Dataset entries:

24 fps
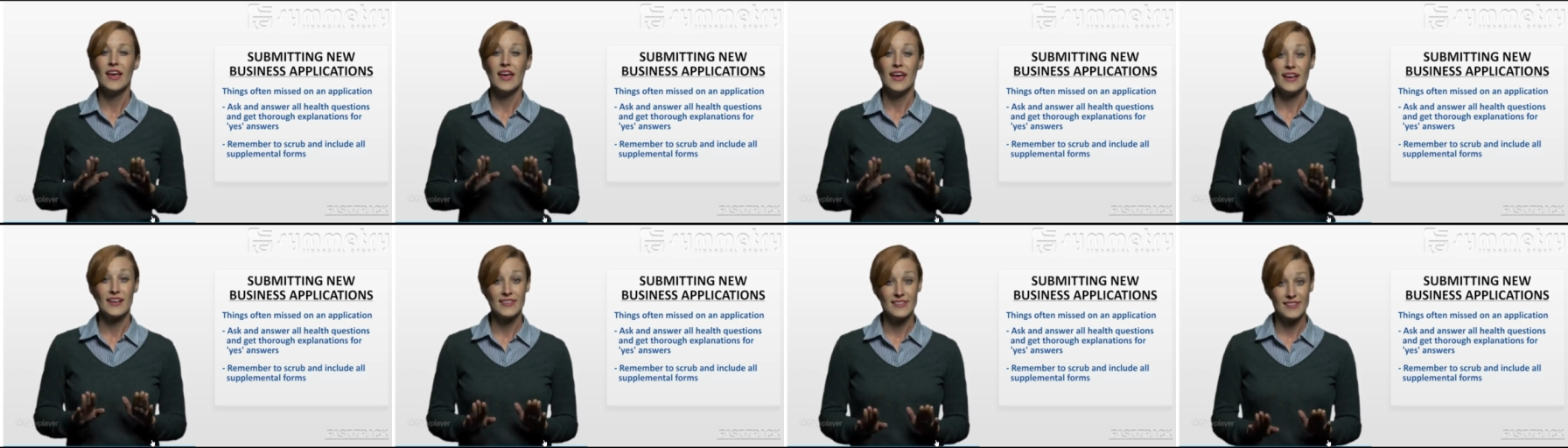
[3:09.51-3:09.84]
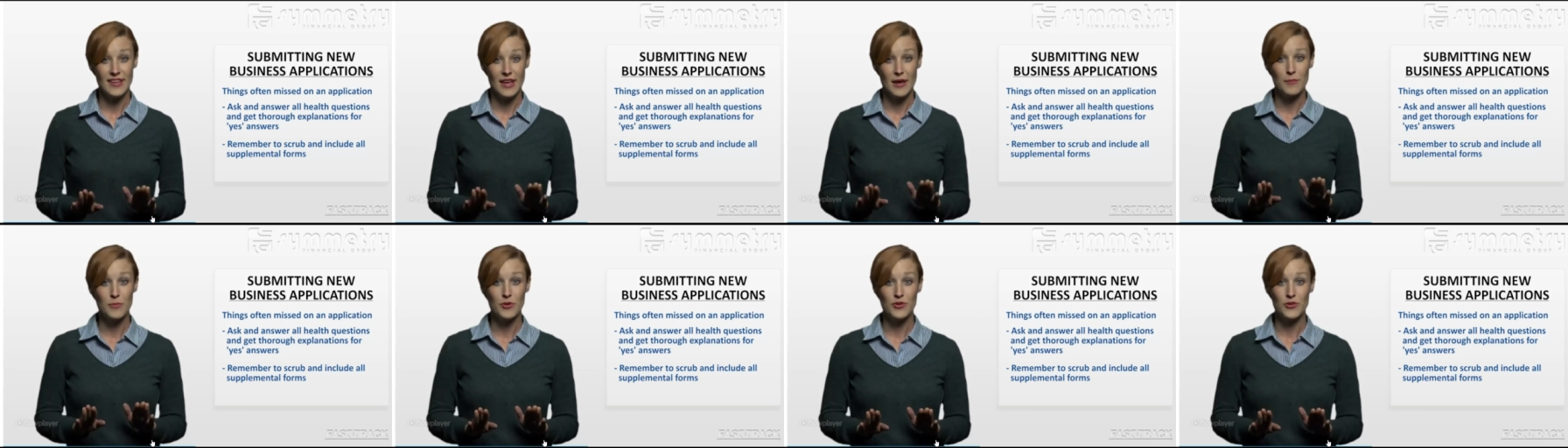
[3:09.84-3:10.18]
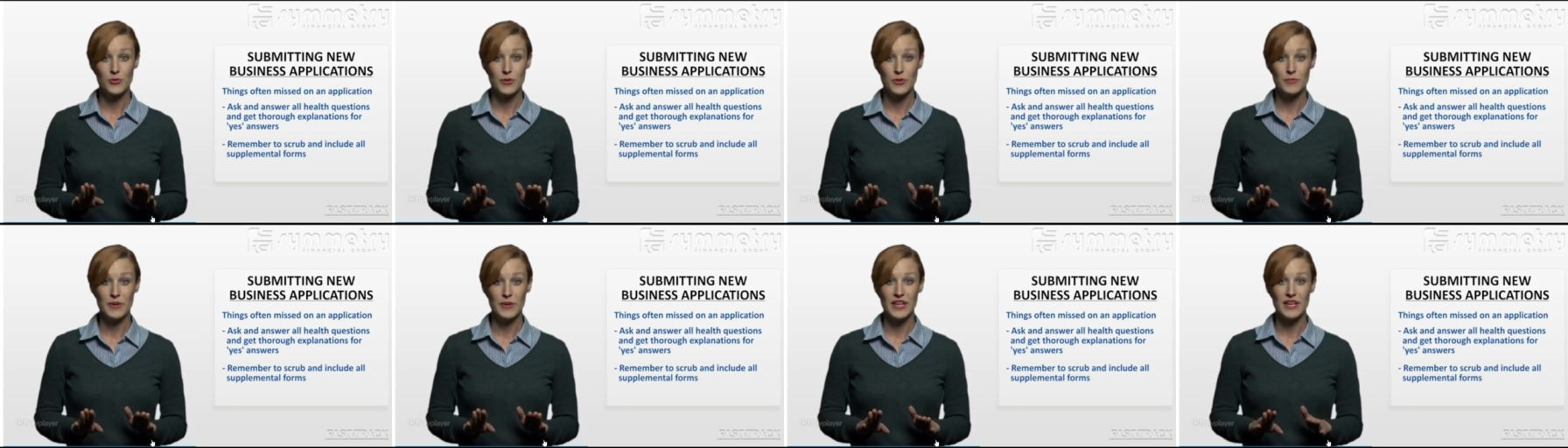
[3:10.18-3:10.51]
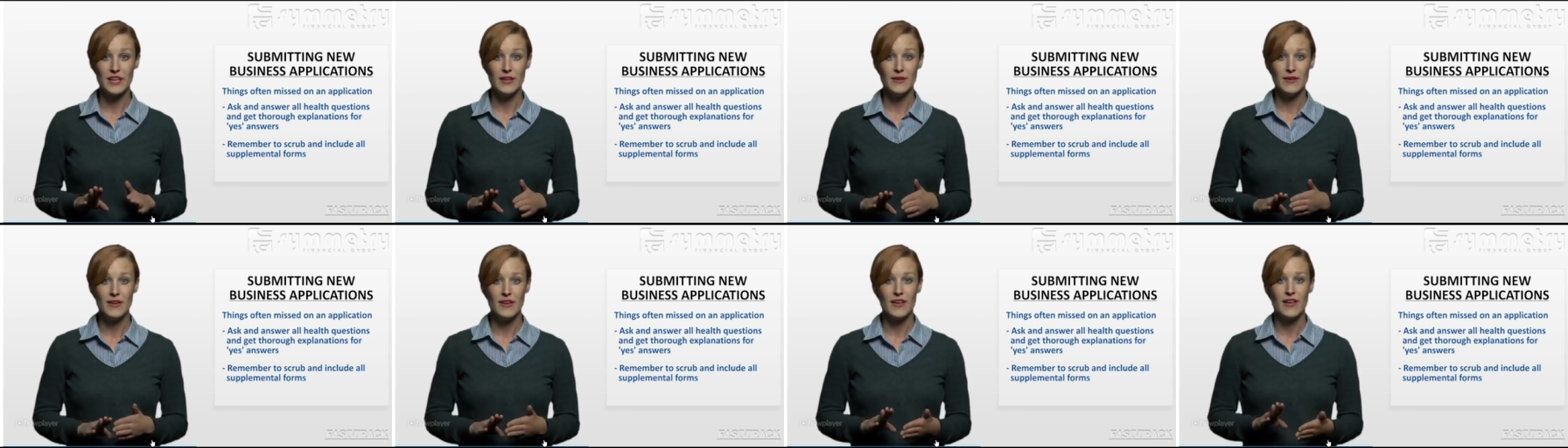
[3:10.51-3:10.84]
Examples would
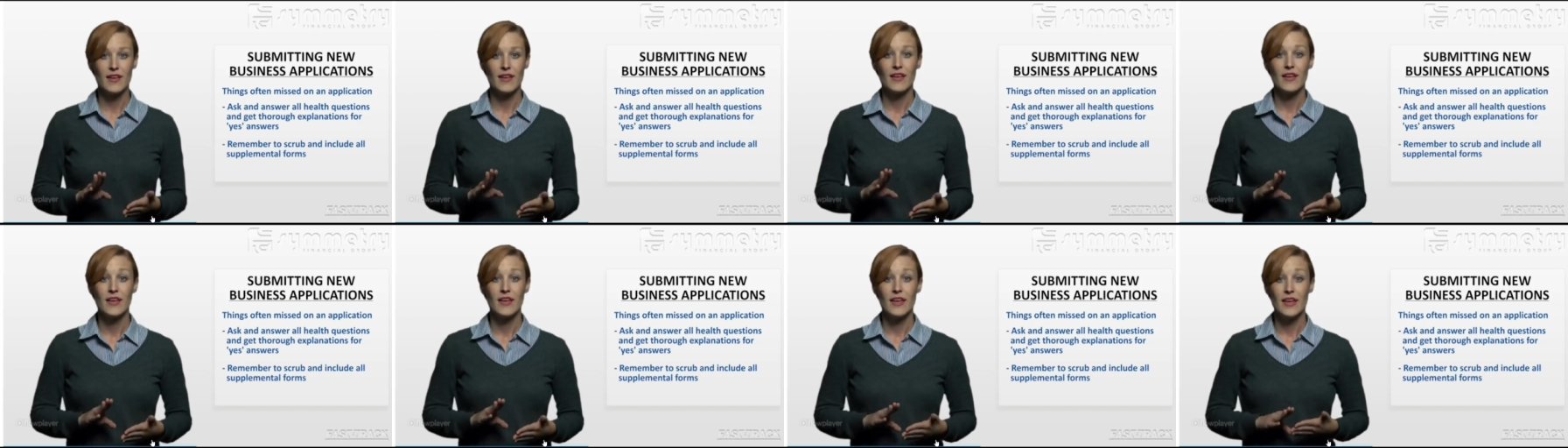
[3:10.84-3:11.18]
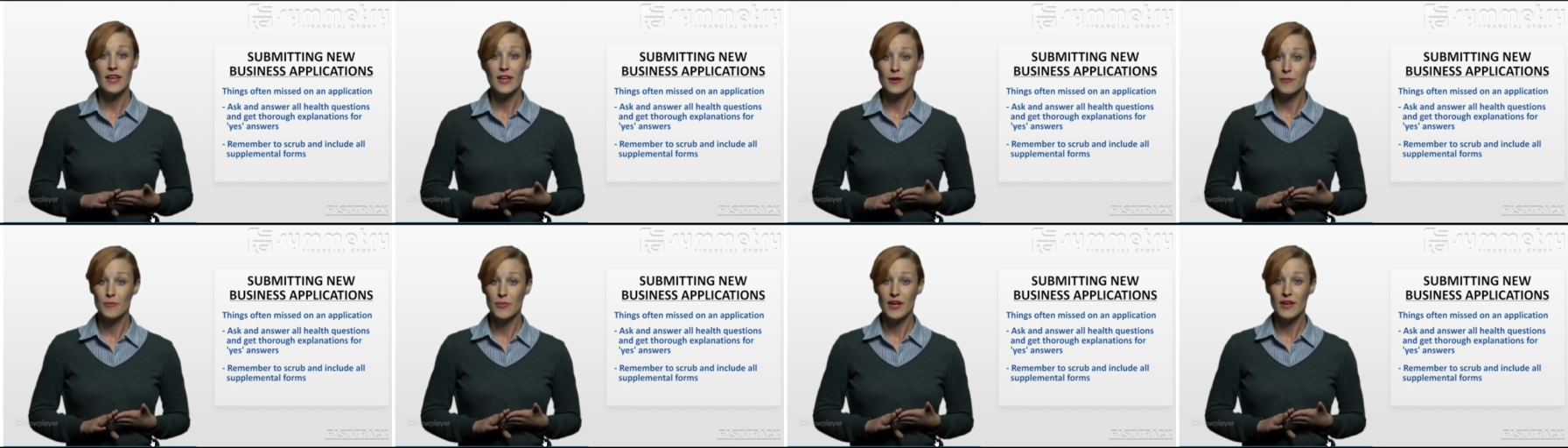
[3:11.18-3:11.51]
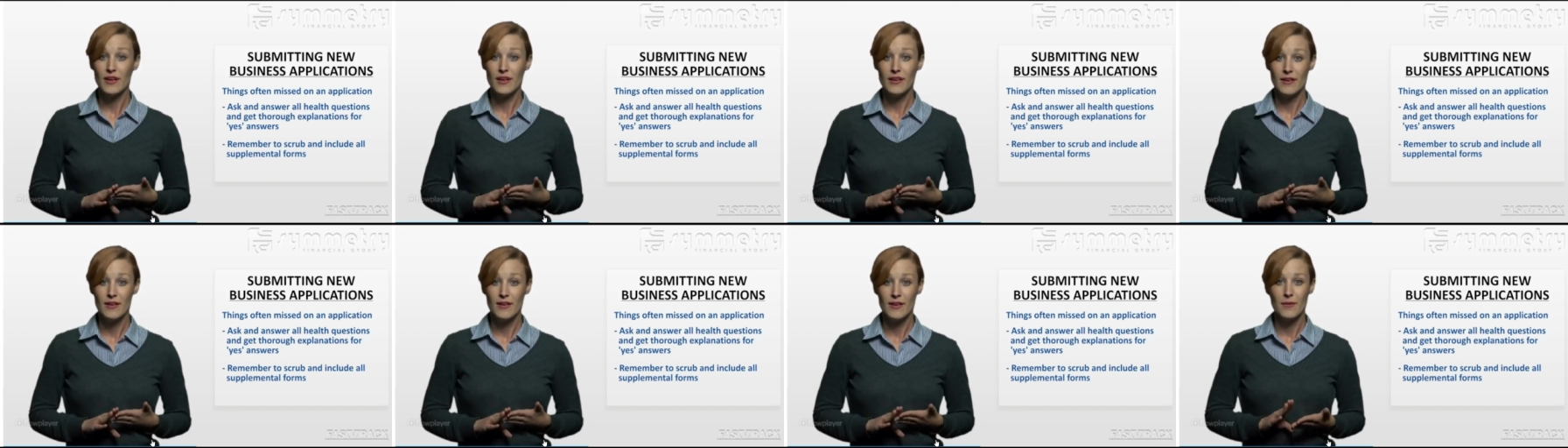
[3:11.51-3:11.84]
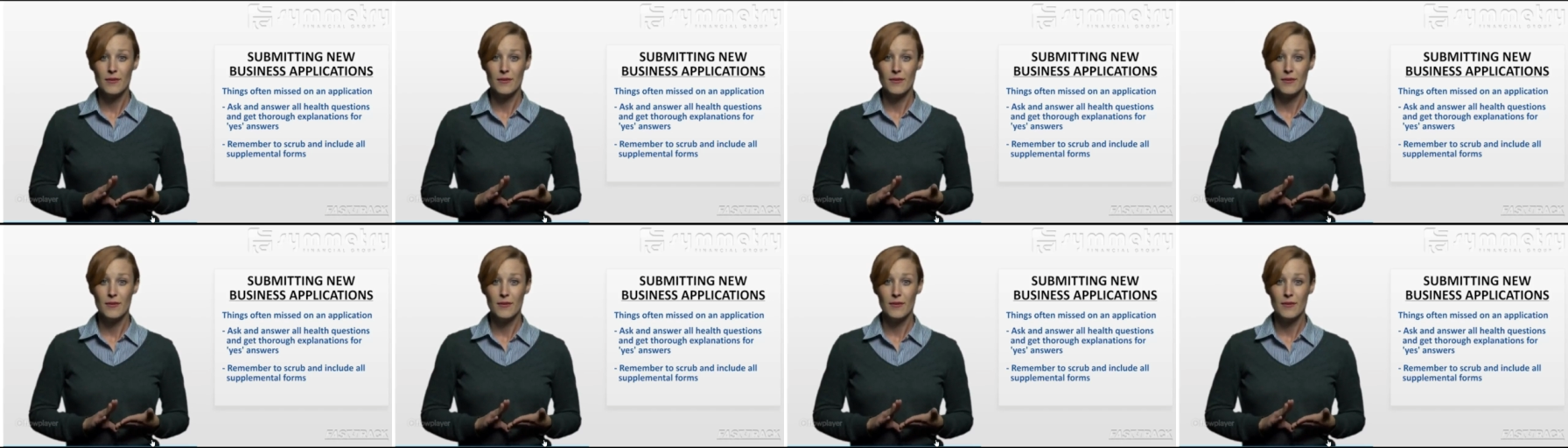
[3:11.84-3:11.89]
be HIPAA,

= PROBLEM =
Leave out the pictures, and extract exactly the lines from the one with "[3:10.84-3:11.18]" through the end of the records, both ends included.

= RESULT =
[3:10.84-3:11.18]
[3:11.18-3:11.51]
[3:11.51-3:11.84]
[3:11.84-3:11.89]
be HIPAA,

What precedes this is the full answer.